In the second part of the thesis, we focus on improving the performance of shared caches in multi-core systems. Last level caches are affected by a lack of temporal locality in the access stream as the locality gets filtered out by caches above it. In the case of multi-cores, the interleaving of accesses from the various cores further adds to the problem. To overcome this, we propose a PC-Centric Next-Use Aware Cache Organization (NUcache) for shared caches in multi-cores, with an ability to retain a subset of cache blocks longer. This is achieved by a logical partitioning of the associative ways of a cache set into Main Ways and Deli Ways. While all the blocks have access to the Main Ways, blocks that are likely to be accessed in the near future (with shorter Next-Use distance) are candidates to be retained longer in the Deli Ways to eliminate future misses. We make use of the fact that a small number of PCs, referred to as delinquent PCs, bring in a majority of the cache blocks and learn the Next-Use characteristic of blocks brought in by them. We propose an intelligent cost-benefit based PC-selection mechanism to identify the best set of delinquent PCs that should have access to the Deli Ways to maximize the cache hits. Performance evaluation reveals that NUcache improves the performance (in terms of Average Normalized Turnaround Time, ANTT) of multi-programmed workloads by 6.2%, 13.9%, 15.8% and 19.6% in dual, quad, eight and sixteen core machines respectively. NUcache also performs better than some of the state-of-the-art cache partitioning mechanisms.
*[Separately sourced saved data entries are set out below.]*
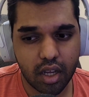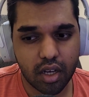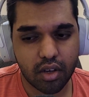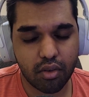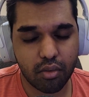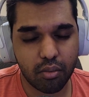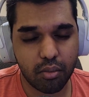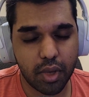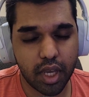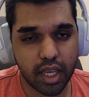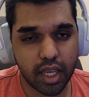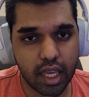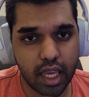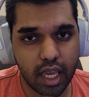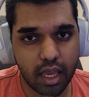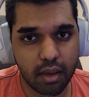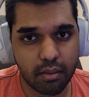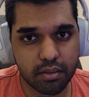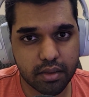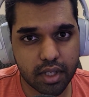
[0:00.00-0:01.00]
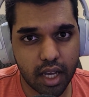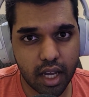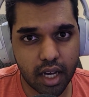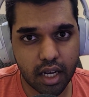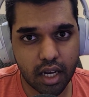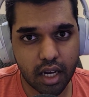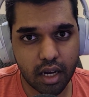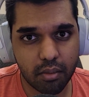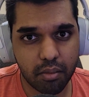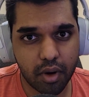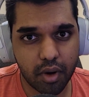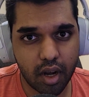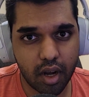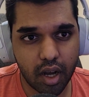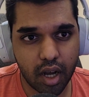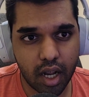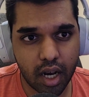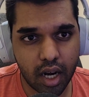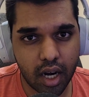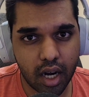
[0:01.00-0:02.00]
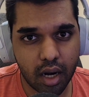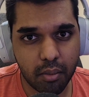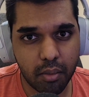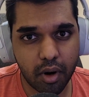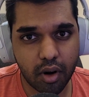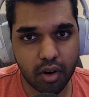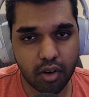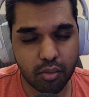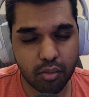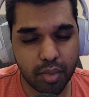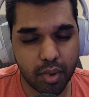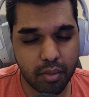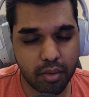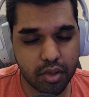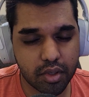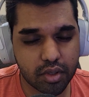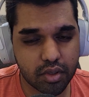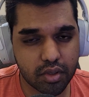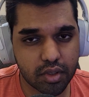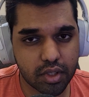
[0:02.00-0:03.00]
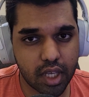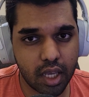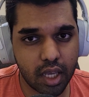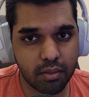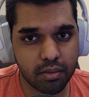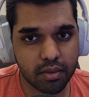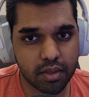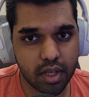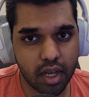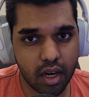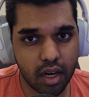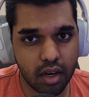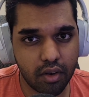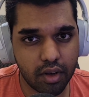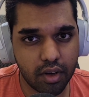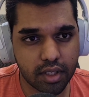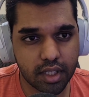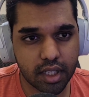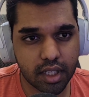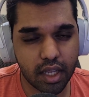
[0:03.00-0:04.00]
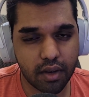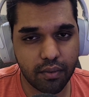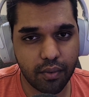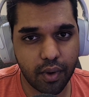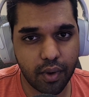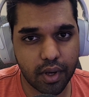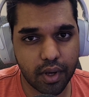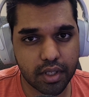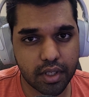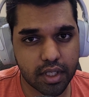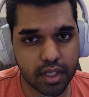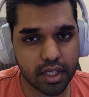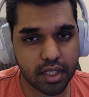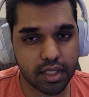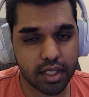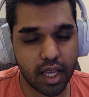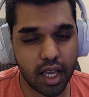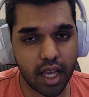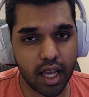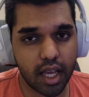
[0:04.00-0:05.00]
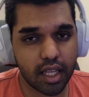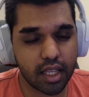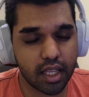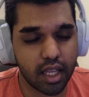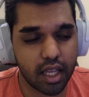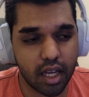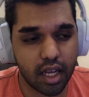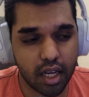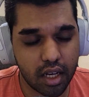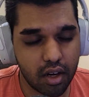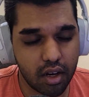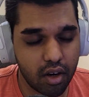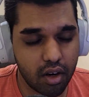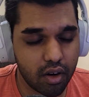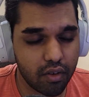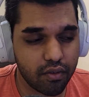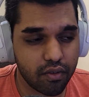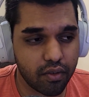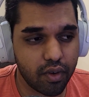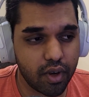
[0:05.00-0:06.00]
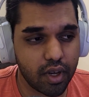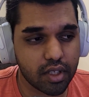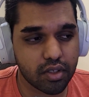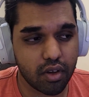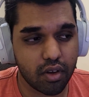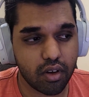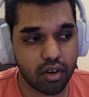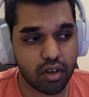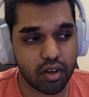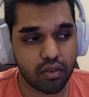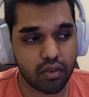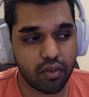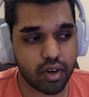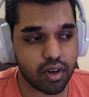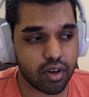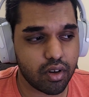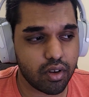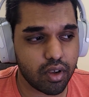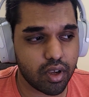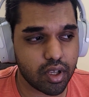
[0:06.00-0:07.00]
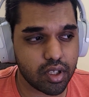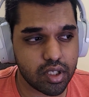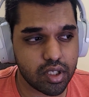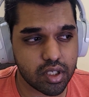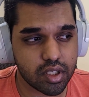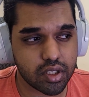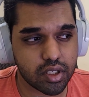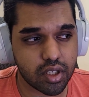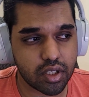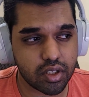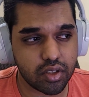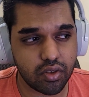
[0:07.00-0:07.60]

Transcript: to make games and are about to publish those games are raising their voices, and there are a lot of tweets on Twitter. You can just search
The last part of the thesis deals with effective shared cache management in multi-core systems to achieve various performance objectives. Explicitly controlling the shared cache occupancy of competing applications is a flexible and practical way to achieve a variety of high level performance goals. Existing solutions control cache occupancy at a coarser granularity, do not scale well to large core counts and, in some cases, lack the flexibility to support a variety of performance goals. To overcome this, we propose Probabilistic Shared Cache Management (PriSM), a framework to manage the cache occupancy of different cores at cache block granularity by controlling their eviction probabilities. The proposed framework requires only simple hardware changes to implement, can scale to larger core count and is flexible enough to support a variety of performance goals like hit-maximization, fairness and QoS. PriSM with Hit-Maximization improves the performance (of multi-programmed workloads) in terms of ANTT by 16.5%, 18.7% and 12.7% over baseline LRU in eight, sixteen and thirty two core machines respectively.